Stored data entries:
"""

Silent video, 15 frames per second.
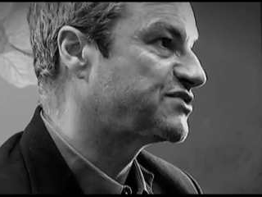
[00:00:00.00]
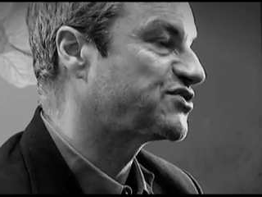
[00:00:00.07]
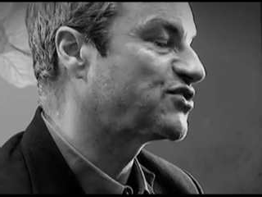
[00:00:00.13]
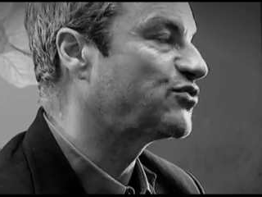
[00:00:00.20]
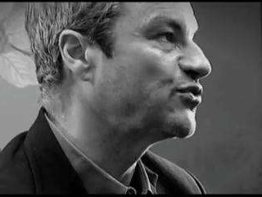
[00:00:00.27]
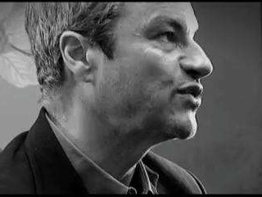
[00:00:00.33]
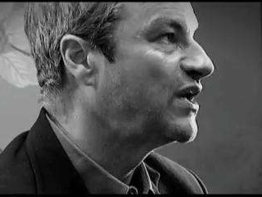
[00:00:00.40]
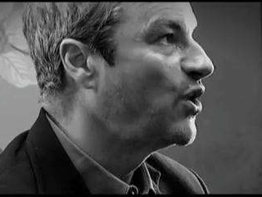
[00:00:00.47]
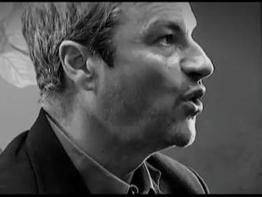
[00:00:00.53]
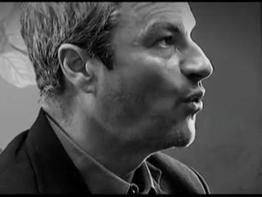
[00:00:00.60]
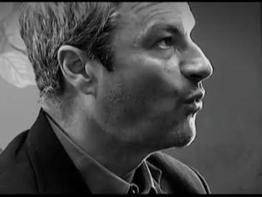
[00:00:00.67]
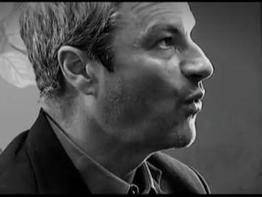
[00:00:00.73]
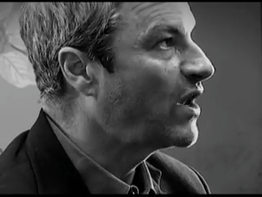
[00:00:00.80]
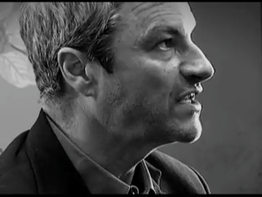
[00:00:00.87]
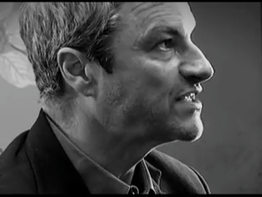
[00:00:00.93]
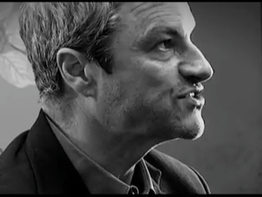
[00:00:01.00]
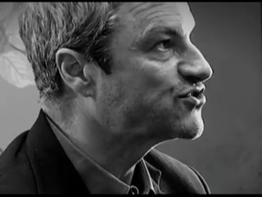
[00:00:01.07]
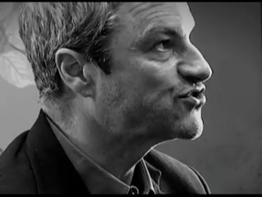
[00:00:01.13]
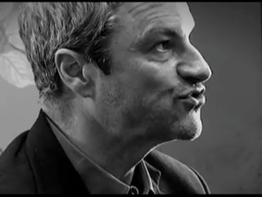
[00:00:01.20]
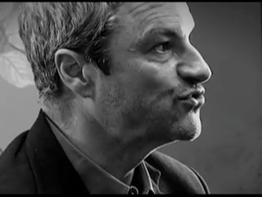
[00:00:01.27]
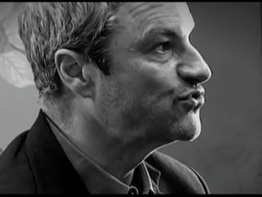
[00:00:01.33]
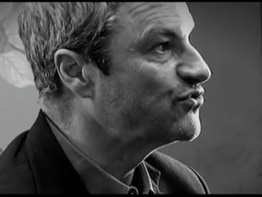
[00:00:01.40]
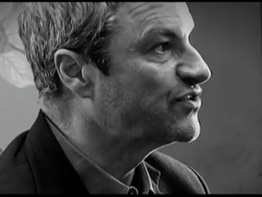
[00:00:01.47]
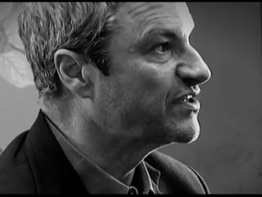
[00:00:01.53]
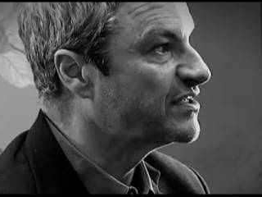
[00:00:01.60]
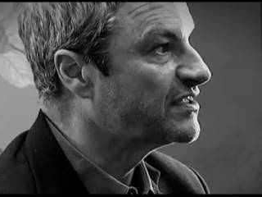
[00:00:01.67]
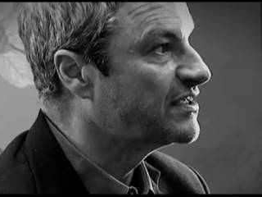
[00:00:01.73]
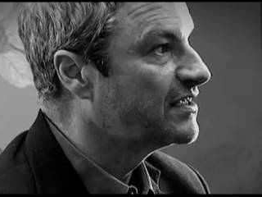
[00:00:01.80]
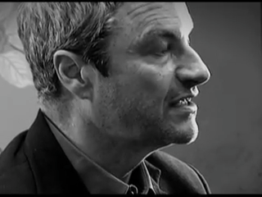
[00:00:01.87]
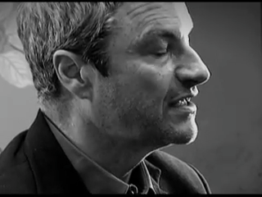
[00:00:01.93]
So while it's true
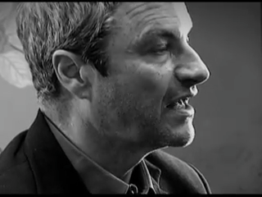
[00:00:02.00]
that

"""

→ YOUR GOAL
Output all the records, word for word, with no pictures in the copy.

→ EXERCISE RESULT
Silent video, 15 frames per second.
[00:00:00.00]
[00:00:00.07]
[00:00:00.13]
[00:00:00.20]
[00:00:00.27]
[00:00:00.33]
[00:00:00.40]
[00:00:00.47]
[00:00:00.53]
[00:00:00.60]
[00:00:00.67]
[00:00:00.73]
[00:00:00.80]
[00:00:00.87]
[00:00:00.93]
[00:00:01.00]
[00:00:01.07]
[00:00:01.13]
[00:00:01.20]
[00:00:01.27]
[00:00:01.33]
[00:00:01.40]
[00:00:01.47]
[00:00:01.53]
[00:00:01.60]
[00:00:01.67]
[00:00:01.73]
[00:00:01.80]
[00:00:01.87]
[00:00:01.93]
So while it's true
[00:00:02.00]
that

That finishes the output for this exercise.